Your absolute and utter best

I've just read Beth Gutcheon's Still Missing, having heard a few months ago Rachel Johnson discuss it on Radio 4's A Good Read presented by Harriett Gilbert which I came across by chance when I turned the radio on while driving.

It's a terrifying book focusing on a mother's torment when a child goes missing without a trace (in fact it was turned into the film Without a trace). The mother, Susan Selky, enters a kind of living death in which she must live in order to have the faith that her son is alive, but while he is missing she has effectively died inside. I read it very quickly, desperate to find out whether he is alive, to find out whether the mother might enter the world of the living again. It's ever so gripping, and of course made me think once again of the McCanns and the Needhams and the parents of other missing children.

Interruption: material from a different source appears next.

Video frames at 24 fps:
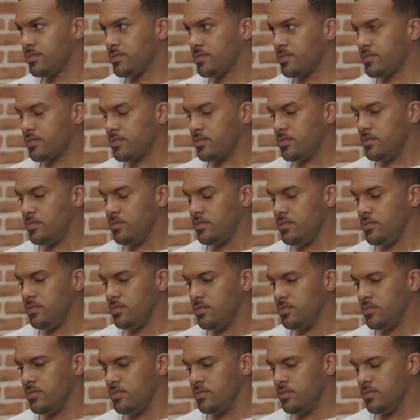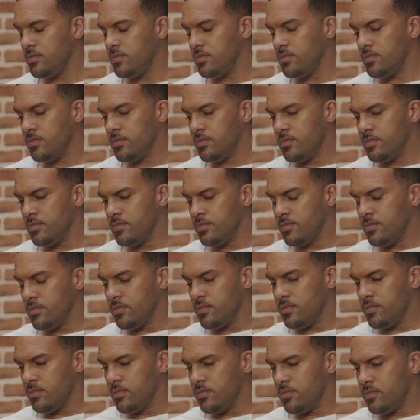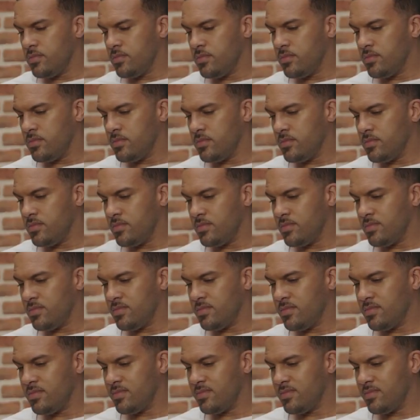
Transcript: (not speaking)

But it's not just reading the book that made me think. Harriett taught me journalism at City University when I was a postgraduate and I've not seen her for a couple of years. I love it when I happen upon her on the radio, partly because she is a great presenter and was a great teacher, and partly because she has a lovely radio voice - learned, sexy, thoughtful, firm. It's a pleasure listening to her. And when I do hear her voice I often remember her saying to me a few years ago, kindly I think, about one or other article or book I had written, that she wondered when it was I was actually going to try my best at something. See, producing a book was not enough. I should, I think she was saying, produce the best possible book I can produce, write the best possible articles, think the hardest possible thoughts.

And you know what, though I doubt it's the answer Harriett was necessarily looking for, I've finally found something I really do try my utter best at. Yeah it's the kind of answer that might make you want to gag, but it's true anyway. I do try my best at being a parent, because I desperately want my daughter to be happy and kind and the type of person people want to know and for her to make the world a little better and to be inspiring and interesting and interested. It's not a special attribute - I believe (nearly) all parents share this. It's why Still Missing is so powerful, why we can read it and really feel for Susan Selky, and understand that she is both dead inside but must also stay alive. For there are loads of things that we should try our best at, and I intend to do so the next article, the next blogpost, the next book, really I do. But there is only one thing that really really matters, and it turns out I try my best at that without even having to think about it.

I got my copy of Still Missing by Beth Gutcheon second hand on Amazon but have since found out it is currently published by the lovely Persephone books whose website says: "Persephone prints mainly neglected fiction and non-fiction by women, for women and about women. The titles are chosen to appeal to busy women who rarely have time to spend in ever-larger bookshops and who would like to have access to a list of books designed to be neither too literary nor too commercial."